A pesar de que Tom había dado su bendición al enlace (a regañadientes, por supuesto), el conflicto surgió cuando la feliz pareja anunció dónde habían decidido casarse.
Los Clark estaban encantados de pasar una semana de vacaciones en Italia, pero Tom, que nunca había salido de Norteamérica, no estaba tan entusiasmado. Como padre de la novia, había pensado pagar el enlace de su única hija, aunque tuviera que hipotecar su nueva casa para hacerlo, pero Julia no quería ni oír hablar del tema.
Aunque la ceremonia sería íntima, los costes eran demasiado elevados para la economía de Tom. Y, para mayor humillación de éste, Gabriel estaba encantado de pagarlo todo.

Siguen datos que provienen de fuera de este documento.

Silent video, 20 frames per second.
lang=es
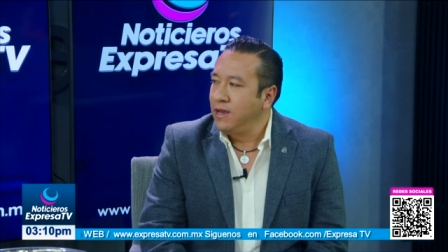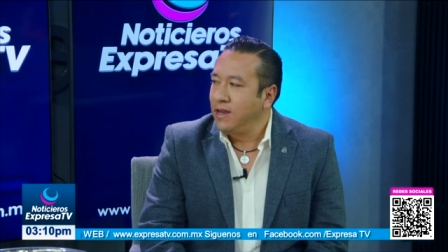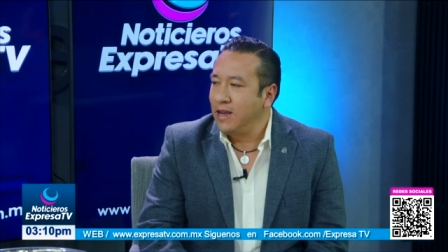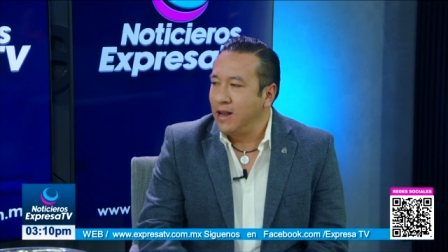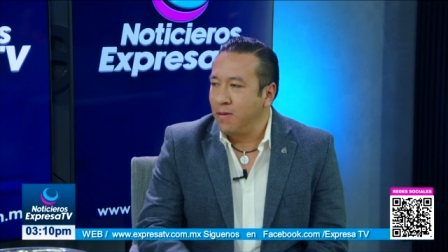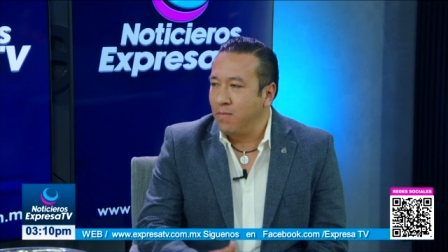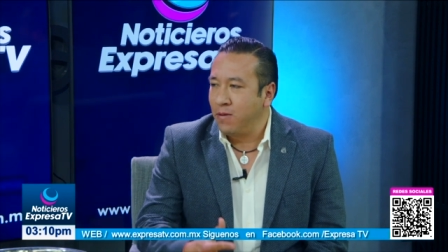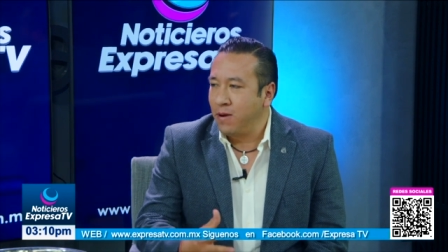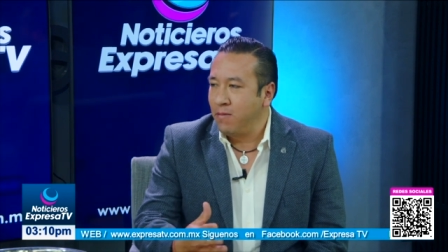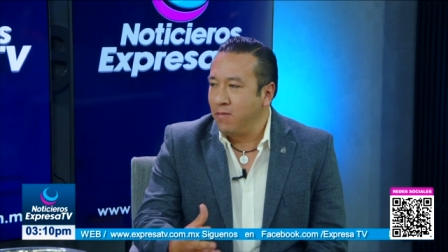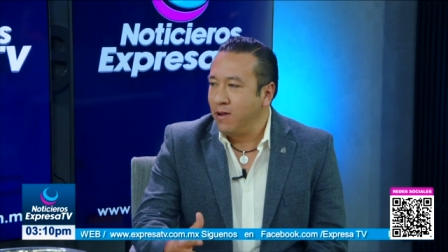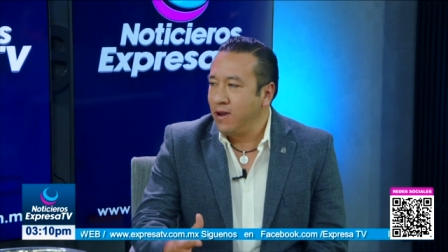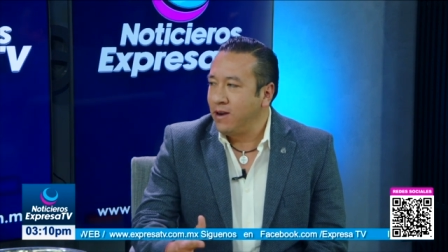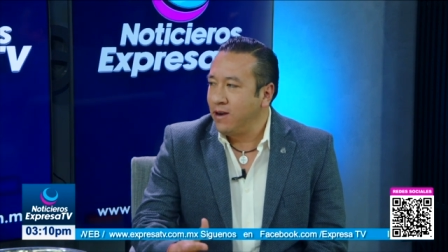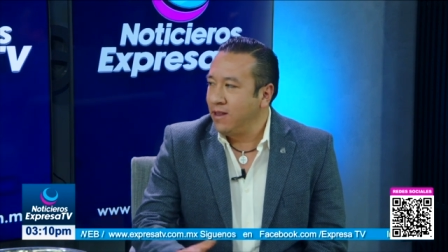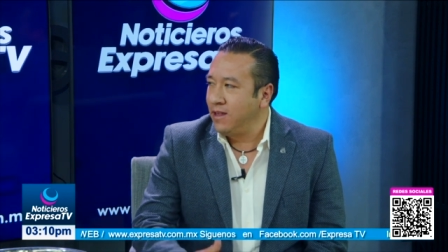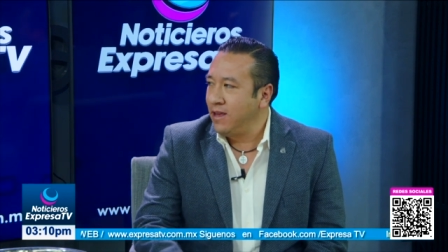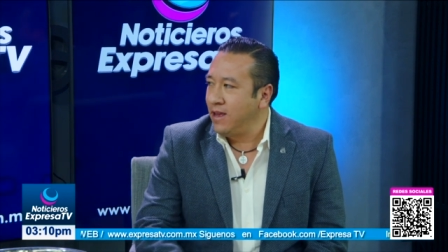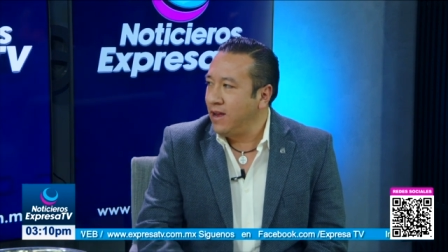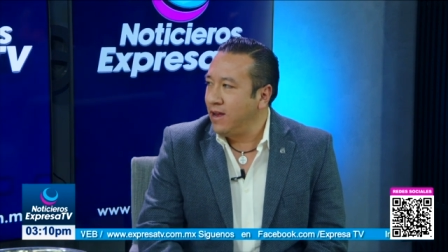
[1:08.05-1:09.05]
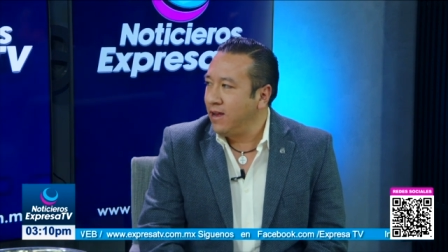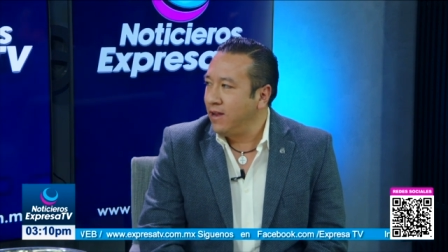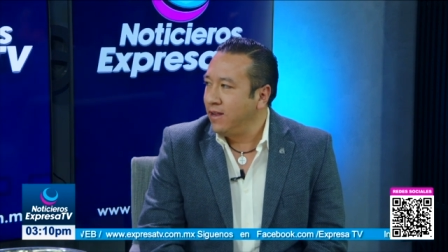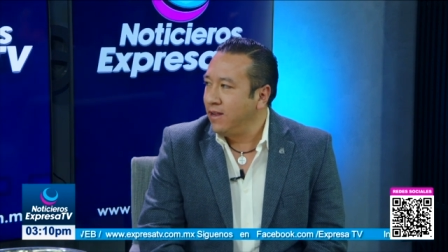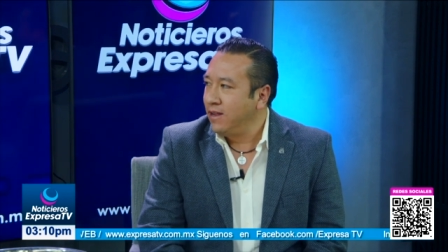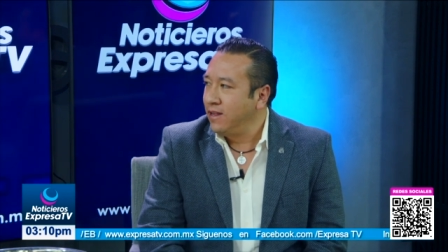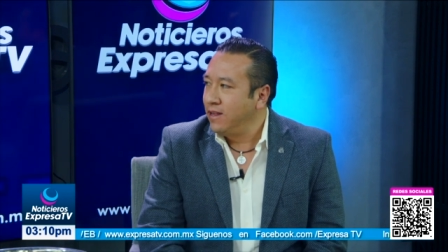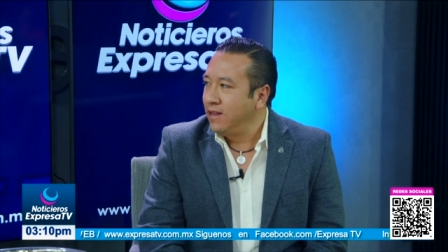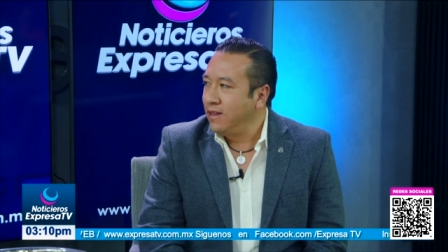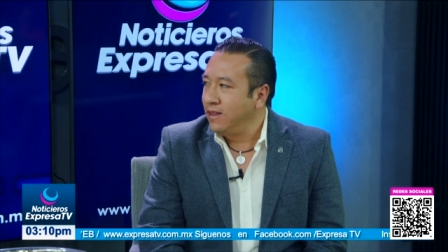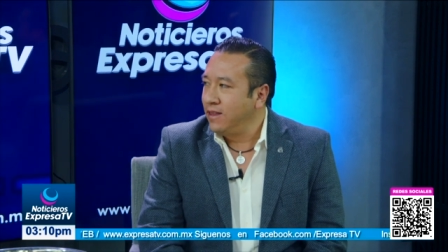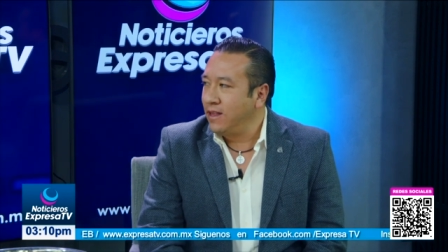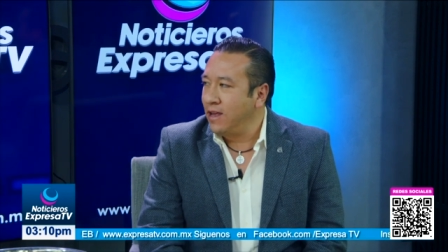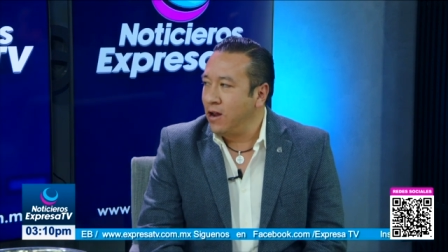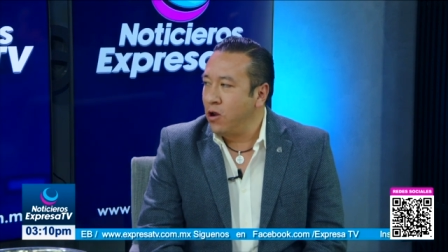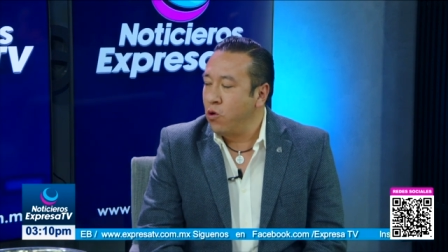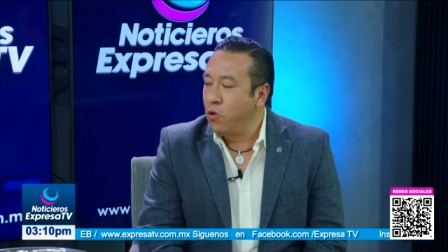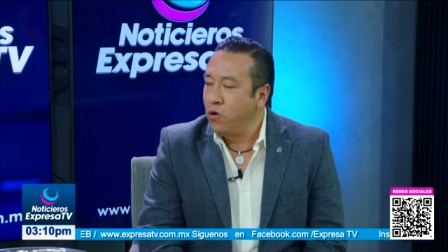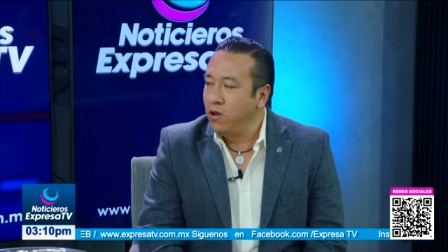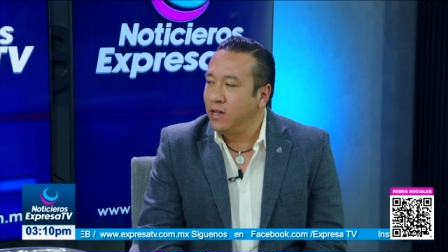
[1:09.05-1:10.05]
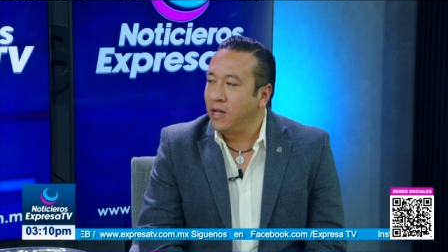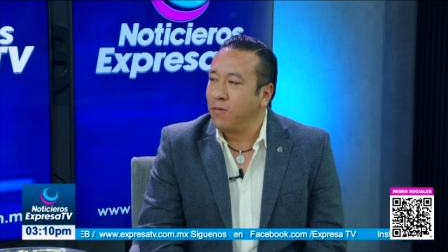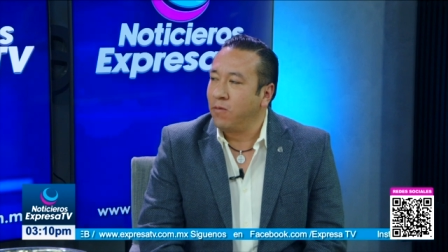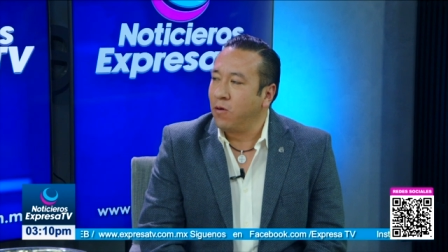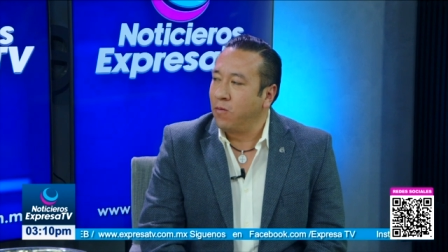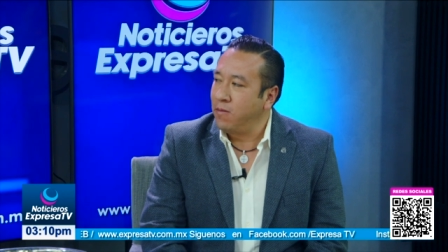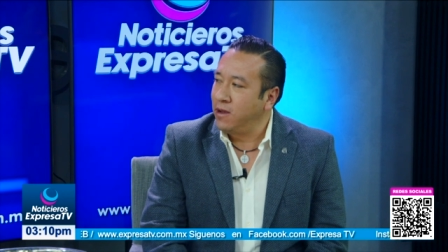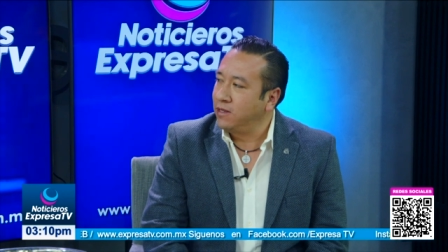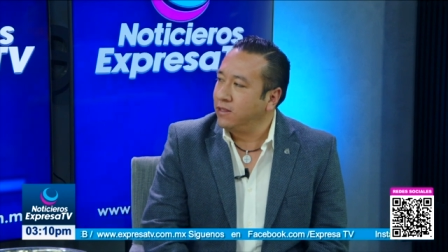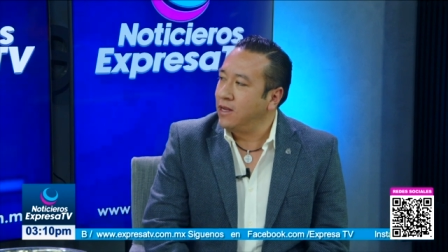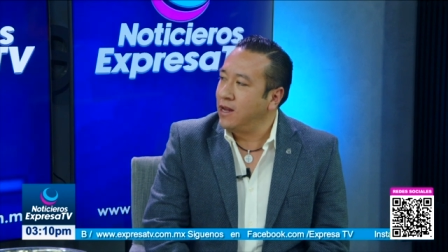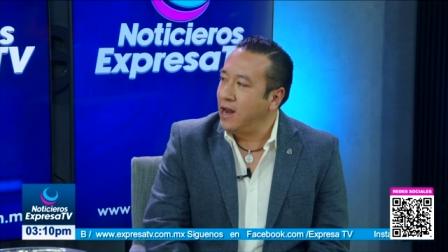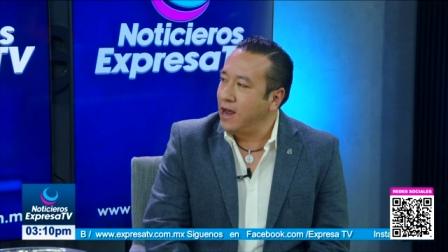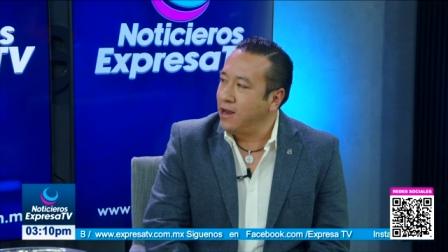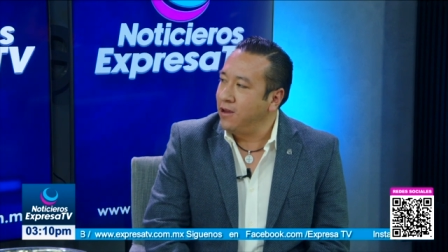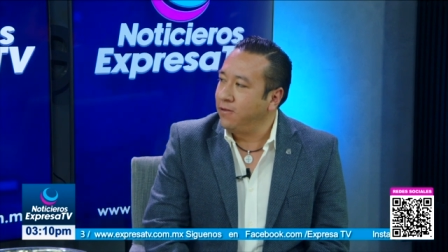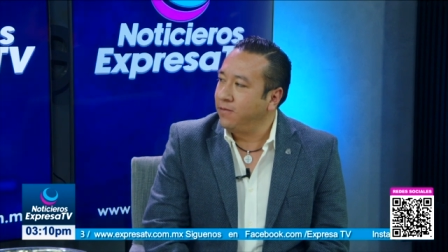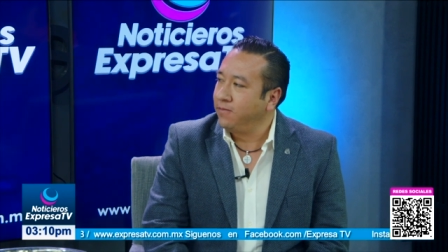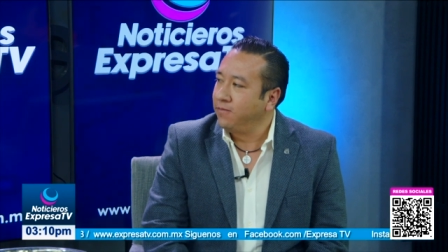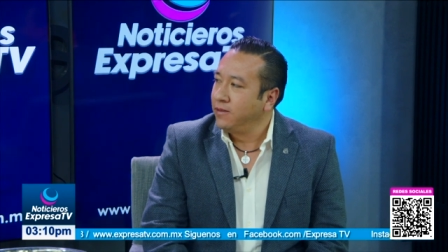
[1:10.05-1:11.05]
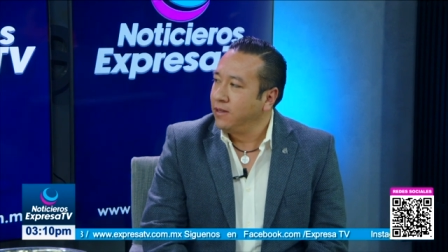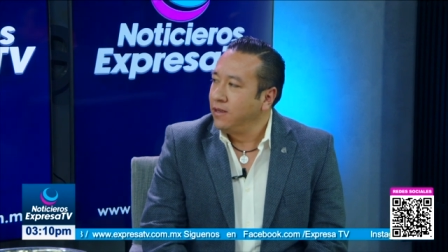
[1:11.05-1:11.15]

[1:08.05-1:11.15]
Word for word: y el primer día del último mes del año,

Para él era más importante que Julia tuviera la boda de sus sueños que tener al suegro contento.
Ella trató de mediar entre ambos hombres, señalando que había cosas que su padre podía pagar, como el vestido de novia o las flores.
A finales de noviembre, Julia vio el vestido perfecto en el escaparate de una elegante boutique de la calle Newbury de Boston. Era un vestido de seda de organza color marfil, con escote de pico y unas mangas minúsculas, que apenas cubrían los hombros. El talle estaba rodeado de encaje, y la falda, con mucho vuelo, formaba capas recordando a una nube.
Sin pensarlo, entró y pidió probárselo. La dependienta le alabó el gusto, diciéndole que los diseños de Monique Lhuillier eran muy populares.
Julia no había oído hablar nunca de la diseñadora. No miró el precio, porque el vestido no tenía etiqueta, pero al verse en el espejo, lo supo. Aquél era su vestido. Era precioso, clásico, y haría destacar su color de piel y su silueta. Sabía que a Gabriel le encantaría que dejara tanto trozo de espalda al descubierto. Sin caer en el mal gusto, por supuesto.
Se hizo una foto con el iPhone con él puesto y se la envió a su padre preguntándole qué le parecía. Éste respondió inmediatamente diciéndole que nunca había visto a una novia más hermosa.
Tom le pidió que le pasara el teléfono a la dependienta y, sin que Julia llegara a enterarse en ningún momento del precio del vestido, se puso de acuerdo con la mujer para el modo de pago. Saber que le estaba comprando a su hija el vestido de boda de sus sueños lo ayudó a superar el hecho de no poder pagar el resto.
Tras despedirse de su padre, Julia pasó varias horas más en la tienda, comprando hasta completar el traje. Entre otras cosas, eligió un velo que le llegaba casi hasta los tobillos, unos zapatos de raso, de tacón pero con los que pudiera caminar sin caerse, y una capa de terciopelo blanco para protegerse del frío de Asís en enero. Con todo bien empaquetado, se fue a casa.
***
Dos semanas antes de la boda, Tom llamó a Julia para hacerle una pregunta importante.
—Sé que enviasteis las invitaciones hace tiempo, pero ¿habría sitio para una persona más?
—Por supuesto —respondió ella, sorprendida—. ¿Me he olvidado de invitar a algún primo lejano?
—No exactamente.
—Entonces, ¿de quién se trata?
Él respiró hondo y contuvo el aliento.
—Papá, suéltalo de una vez. ¿A quién quieres que invite? —Julia cerró los ojos y rezó a los dioses de las hijas de padres sin pareja para que intercedieran por ella y no permitieran que Deb Lundy asistiera a su boda. O, peor aún, que volviera a salir con su padre.
—A Diane.
Ella abrió mucho los ojos.
—¿Qué Diane?
—Diane Stewart.
—¿La del restaurante Kinfolks?
—Exacto.
La concisa respuesta de su padre le dio a Julia toda la información que necesitaba.
Permaneció unos momentos en silencio, mientras se recuperaba de la impresión.
—Jules, ¿sigues ahí?
—Sí, estoy aquí. Claro… sí… por supuesto. La añado a la lista de invitados. ¿Podría decirse que es… esto… tu amiga especial?
Tom respondió al cabo de unos segundos…
—Sí, podría decirse.
—Ajá.
Su padre cortó la conversación en seguida y Julia se quedó mirando el teléfono, preguntándose qué plato combinado especial sería el responsable de aquel nuevo romance.
«El de pastel de carne seguro que no», pensó.